Os economistas e outros candidatos à produção de respostas globais fundadas na “ciência” só existem para mim como poder de prejudicar. A autoridade deles só existe na medida em que o mundo, nosso mundo, permaneça como está — ou seja, fadado à barbárie. Suas “leis” supõem, antes de tudo, que “nós” fiquemos em nosso lugar, desempenhemos os papéis que nos são atribuídos, tenhamos o egoísmo cego e a incapacidade congênita de pensar e de cooperar, o que faz da guerra econômica generalizada o único horizonte concebível. Seria, portanto, perfeitamente inútil “nomear Gaia” se se tratasse apenas de combatê-los. Mas trata-se de combater o que lhes dá autoridade. Aquilo contra o que se ergueu o grito: “Outro mundo é possível!”.

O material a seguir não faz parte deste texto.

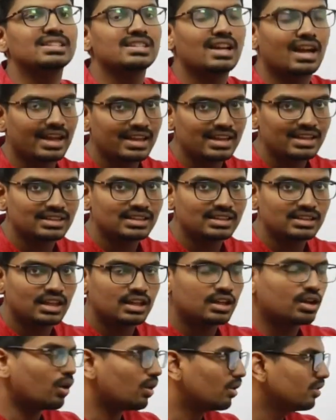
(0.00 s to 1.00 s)
higher than
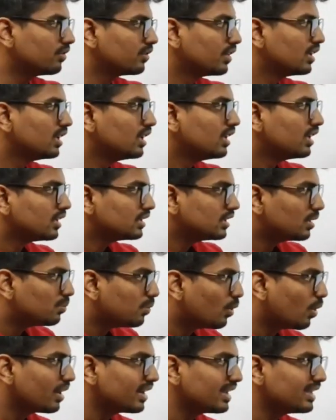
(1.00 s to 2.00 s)
that of the
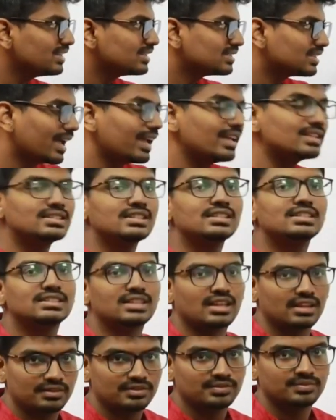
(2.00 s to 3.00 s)
body size
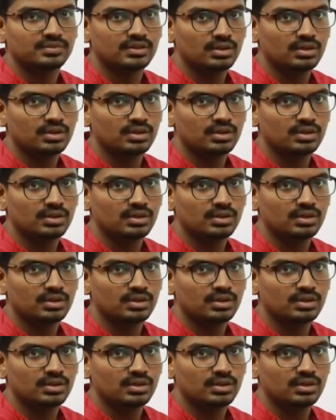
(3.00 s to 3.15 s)
itself,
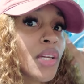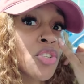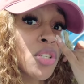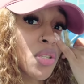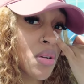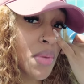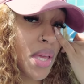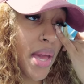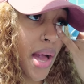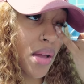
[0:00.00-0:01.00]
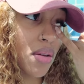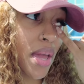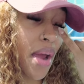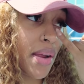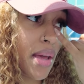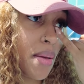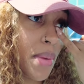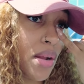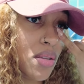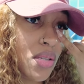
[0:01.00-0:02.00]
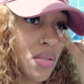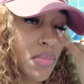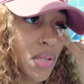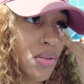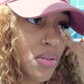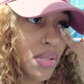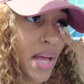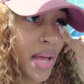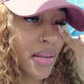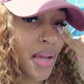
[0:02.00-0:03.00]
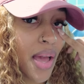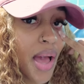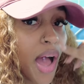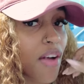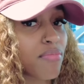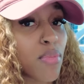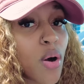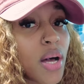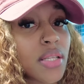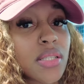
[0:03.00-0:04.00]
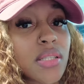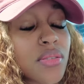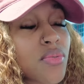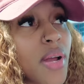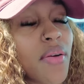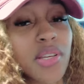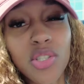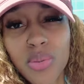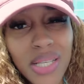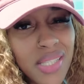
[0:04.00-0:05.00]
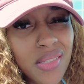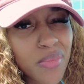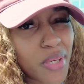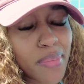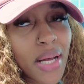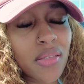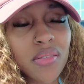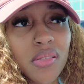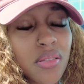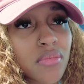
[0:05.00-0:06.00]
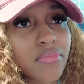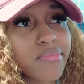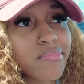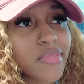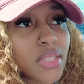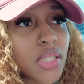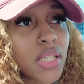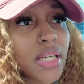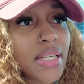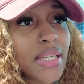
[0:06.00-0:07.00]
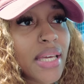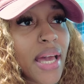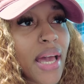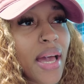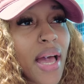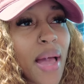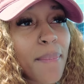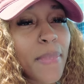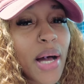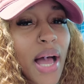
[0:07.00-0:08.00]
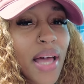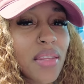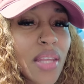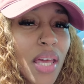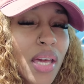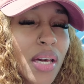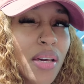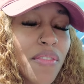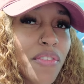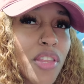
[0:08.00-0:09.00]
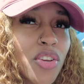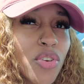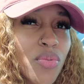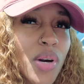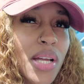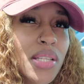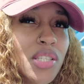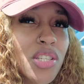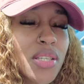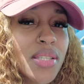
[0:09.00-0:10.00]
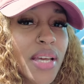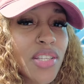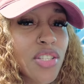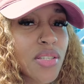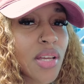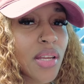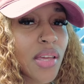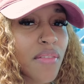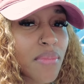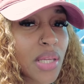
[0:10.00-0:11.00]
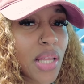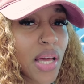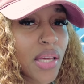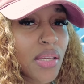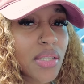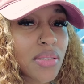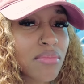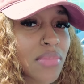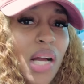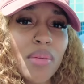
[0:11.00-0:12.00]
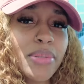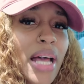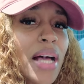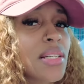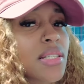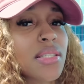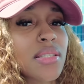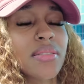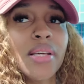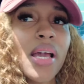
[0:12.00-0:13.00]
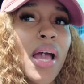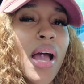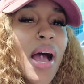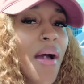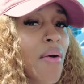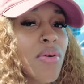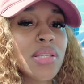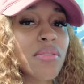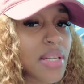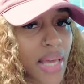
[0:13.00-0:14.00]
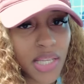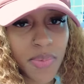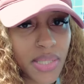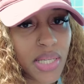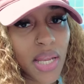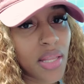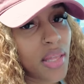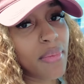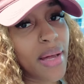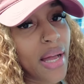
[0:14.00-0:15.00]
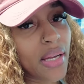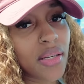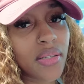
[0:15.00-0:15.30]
she told me, yeah, I could carry them, and also some clothes that I've bought where I was too lazy to bring back. So yeah, but I think for the new ones, she said she's gonna give me like a couple dollars. I wasn't really expecting anything back.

Esse grito não perdeu nada, realmente nada, de sua atualidade. Pois aquilo contra o que ele se ergueu, o capitalismo — o de Marx, claro, não o dos economistas americanos —, já está empenhado em elaborar suas próprias respostas à questão que se impõe a nós, respostas que nos levam direto para a barbárie. Assim, a luta ganha uma urgência inédita, mas aqueles e aquelas que estão engajados nessa luta devem também enfrentar uma prova realmente desnecessária, de que se pode ser tentado a abstrair em nome da própria urgência. Nomear Gaia é nomear a necessidade de resistir a essa tentação, a necessidade de pensar a partir desta prova: não temos escolha, pois ela não vai esperar. Que não me venham perguntar que “outro mundo” será possível, que “outro mundo” seremos capazes de construir com ela. Não cabe a nós a resposta; ela cabe a um processo de criação cuja enorme dificuldade seria insensato e perigoso subestimar, mas que seria um suicídio considerar impossível. Não haverá resposta se não aprendermos a articular luta e engajamento nesse processo de criação, por mais hesitante e balbuciante que ele seja.

 

(Trecho de: Stengers, Isabelle. No Tempo das Catástrofes. São Paulo: Cosac Naify. Coleção EXIT. 2015)

 

NOTES:
[1] Em La Sorcellerie capitaliste, Philippe Pignarre e eu afirmamos o sentido político desses rituais.
[2] Ofendida, mas não vingativa, pois evocar uma Gaia vingativa é atribuir-lhe não apenas uma memória, mas também uma interpretação do que acontece em termos de intencionalidade e de responsabilidade. Pelo mesmo motivo, falar, como James Lovelock hoje, da “desforra” de Gaia é mobilizar um tipo de psicologia que não parece pertinente: vai-se à desforra contra alguém quando a questão da ofensa é da ordem da constatação. Dirão, por exemplo: “Parece que esse gesto a ofendeu, eu me pergunto por quê”. Correlativamente, não se luta contra Gaia. Até mesmo falar de uma luta contra o aquecimento global é inapropriado — se é importante lutar, a luta é contra o que provocou Gaia, não contra sua resposta.